AI-Based Craniometric Landmark Detection and Forensic Identification via Linear and Geometric Morphometrics
摘要
Disaster can have a catastrophic consequence in dignified management of dead bodies and facilitate their identification. Human identification is the cornerstone of forensic science. Dental imaging, especially panoramic orthopantomogram (OPG), has become a promising alternative, because dental structures are unique in their anatomy and remain stable over time. The study seeks specific identifiers based on craniometric landmarks on mandible which are most neatly visible in panoramic radiographs. Objective of the study is to identify and annotate anatomical landmarks (mental foramen and inferior alveolar nerve canal) from OPG as reliable odontological biometric feature of human identification. To build an automated AI-based dental anatomical landmark detector that uses a convolutional neural network (CNN) to recognize landmarks and configure a fully automated identification system based on detection using a large dataset of panoramic OPG images. The technique combines linear and geometric form analysis to provide precise measurements. It employs generalized Procrustes analysis and Pearson’s correlation to achieve consistent and reliable outcomes.
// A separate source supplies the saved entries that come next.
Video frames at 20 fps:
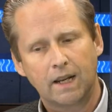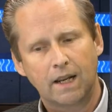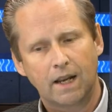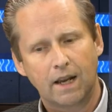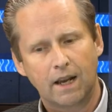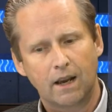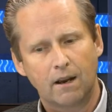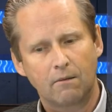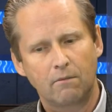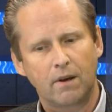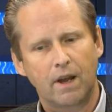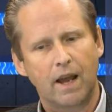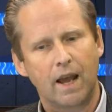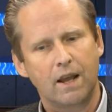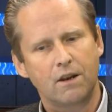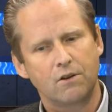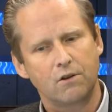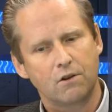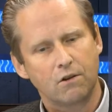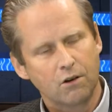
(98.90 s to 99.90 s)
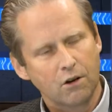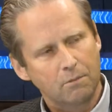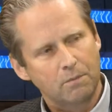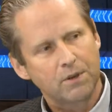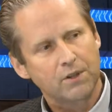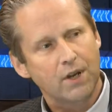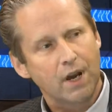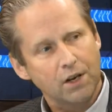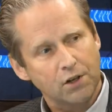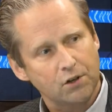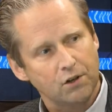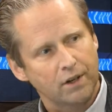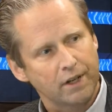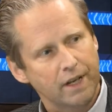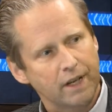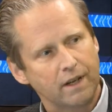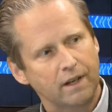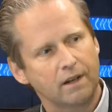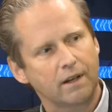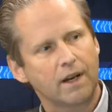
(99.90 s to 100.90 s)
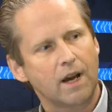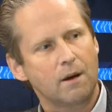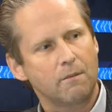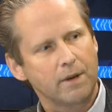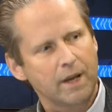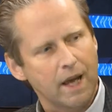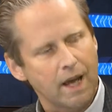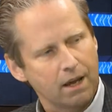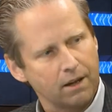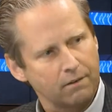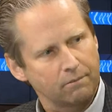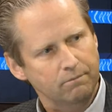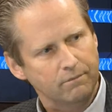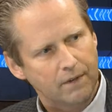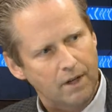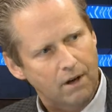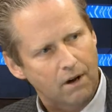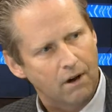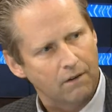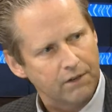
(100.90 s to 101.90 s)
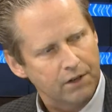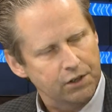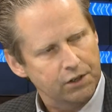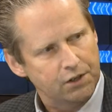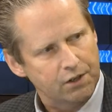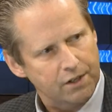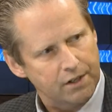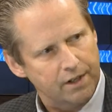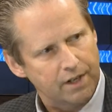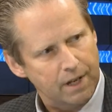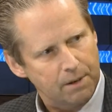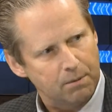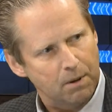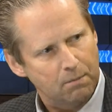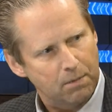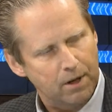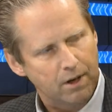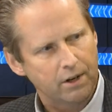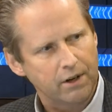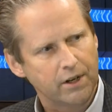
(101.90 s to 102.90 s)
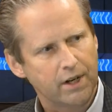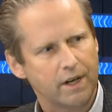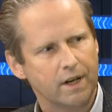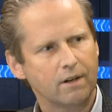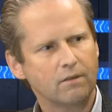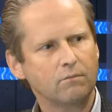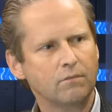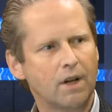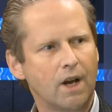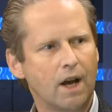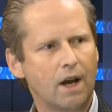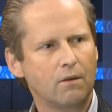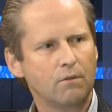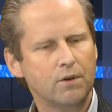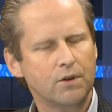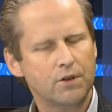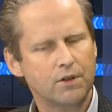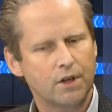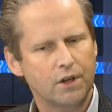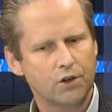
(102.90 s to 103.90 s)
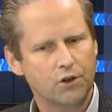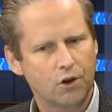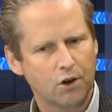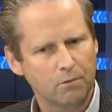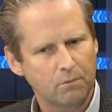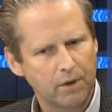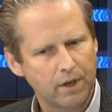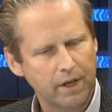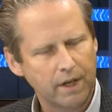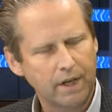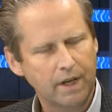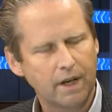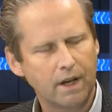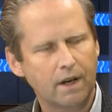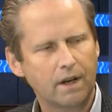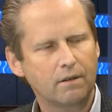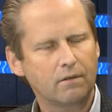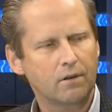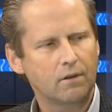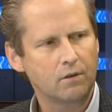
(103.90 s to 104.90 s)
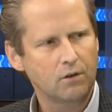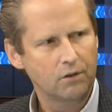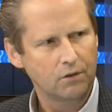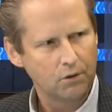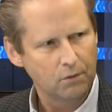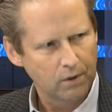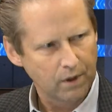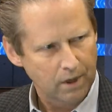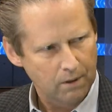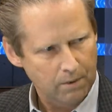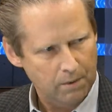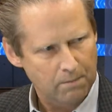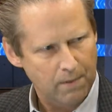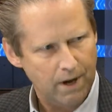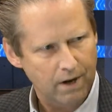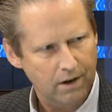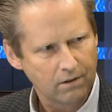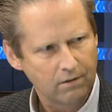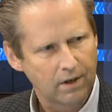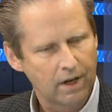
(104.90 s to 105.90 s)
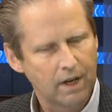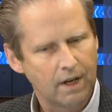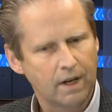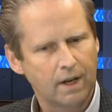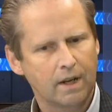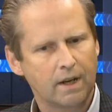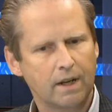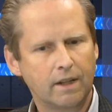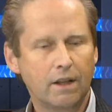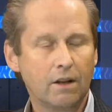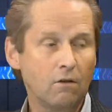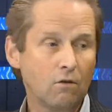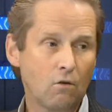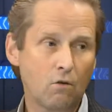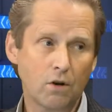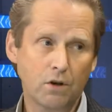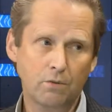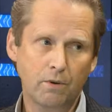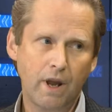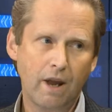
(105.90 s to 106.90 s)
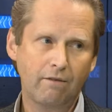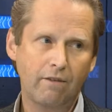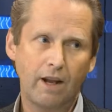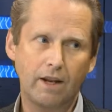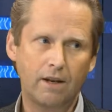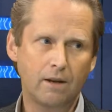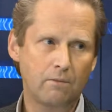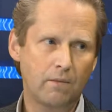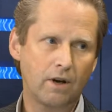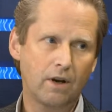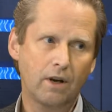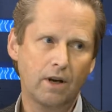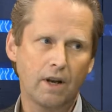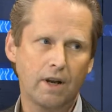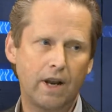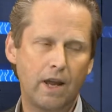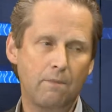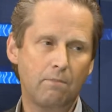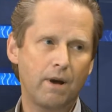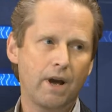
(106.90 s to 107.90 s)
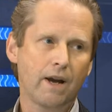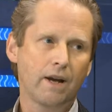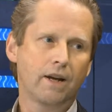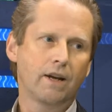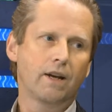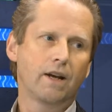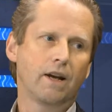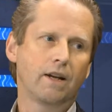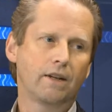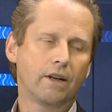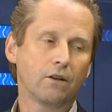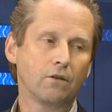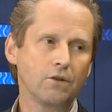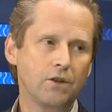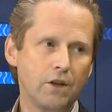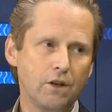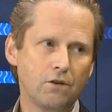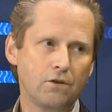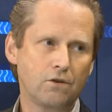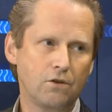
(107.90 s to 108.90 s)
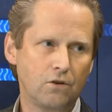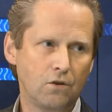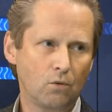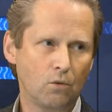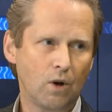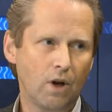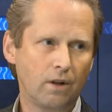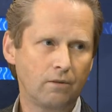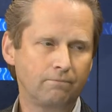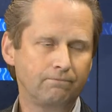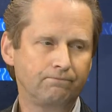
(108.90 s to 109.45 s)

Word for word: And Europe is actually coming out of its sleepy period here. We see Germany doing a little bit better. And then, of course, we have Latin America and APAC that continues to do well.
These results also indicate that image profiling using multiple landmarks can be helpful for forensic work across different clinical settings. The comparative analysis between the manual annotations and AI predicted outcome of 4.72 pixels suggests a very strong correlation across various selected anatomical landmarks show how important the mandible’s structure is for identifying people at crime scenes and how AI can make X-rays better for both health care and medico legal investigations.